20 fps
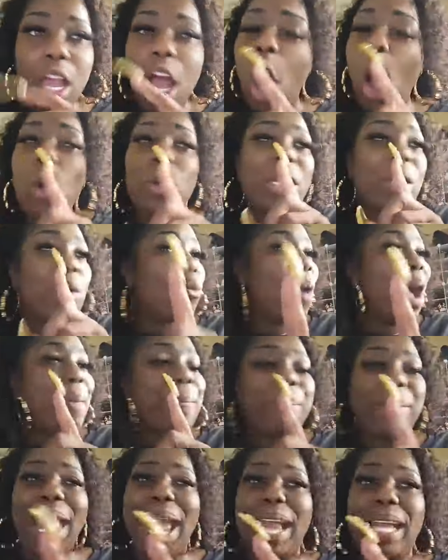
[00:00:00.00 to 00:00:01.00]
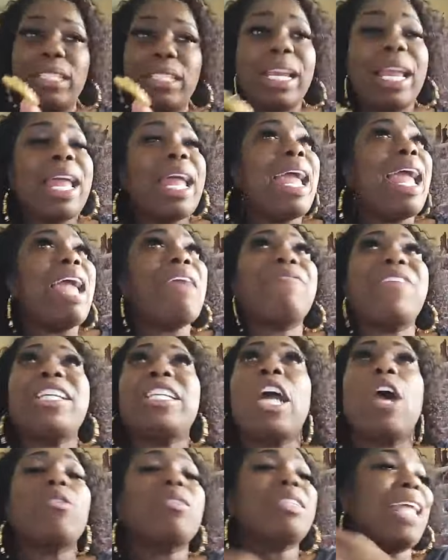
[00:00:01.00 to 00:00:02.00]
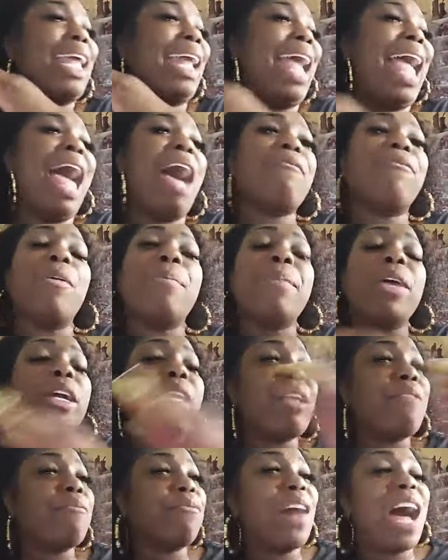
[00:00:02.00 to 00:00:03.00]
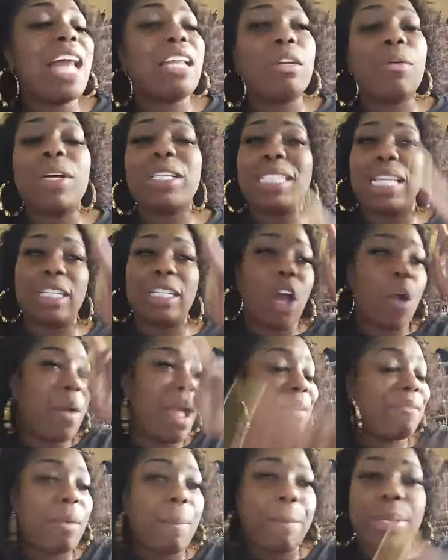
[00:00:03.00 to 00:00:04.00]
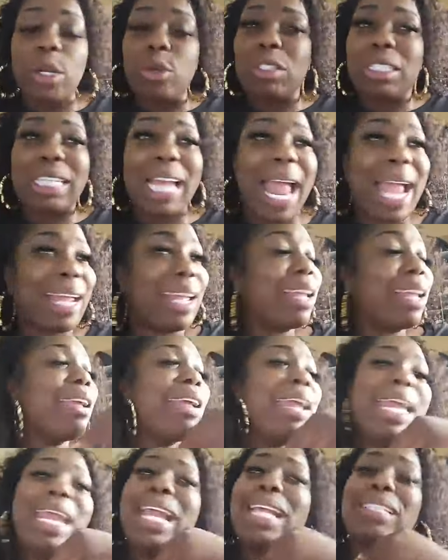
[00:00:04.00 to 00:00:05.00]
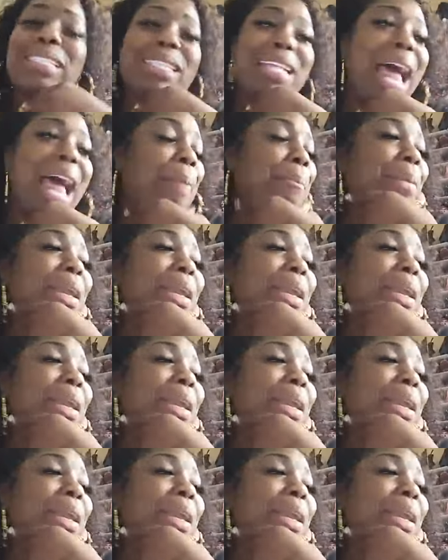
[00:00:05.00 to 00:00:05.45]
Only one page. If it don't say half a million followers and don't have a blue check, it's not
# # # # #
**WHAT IS EXPECTED:** Repeat only what lies between the start of the data and the end of the line containing "[00:00:04.00 to 00:00:05.00]", exactly, with pictures left out.

**ANSWER BOX:**
20 fps
[00:00:00.00 to 00:00:01.00]
[00:00:01.00 to 00:00:02.00]
[00:00:02.00 to 00:00:03.00]
[00:00:03.00 to 00:00:04.00]
[00:00:04.00 to 00:00:05.00]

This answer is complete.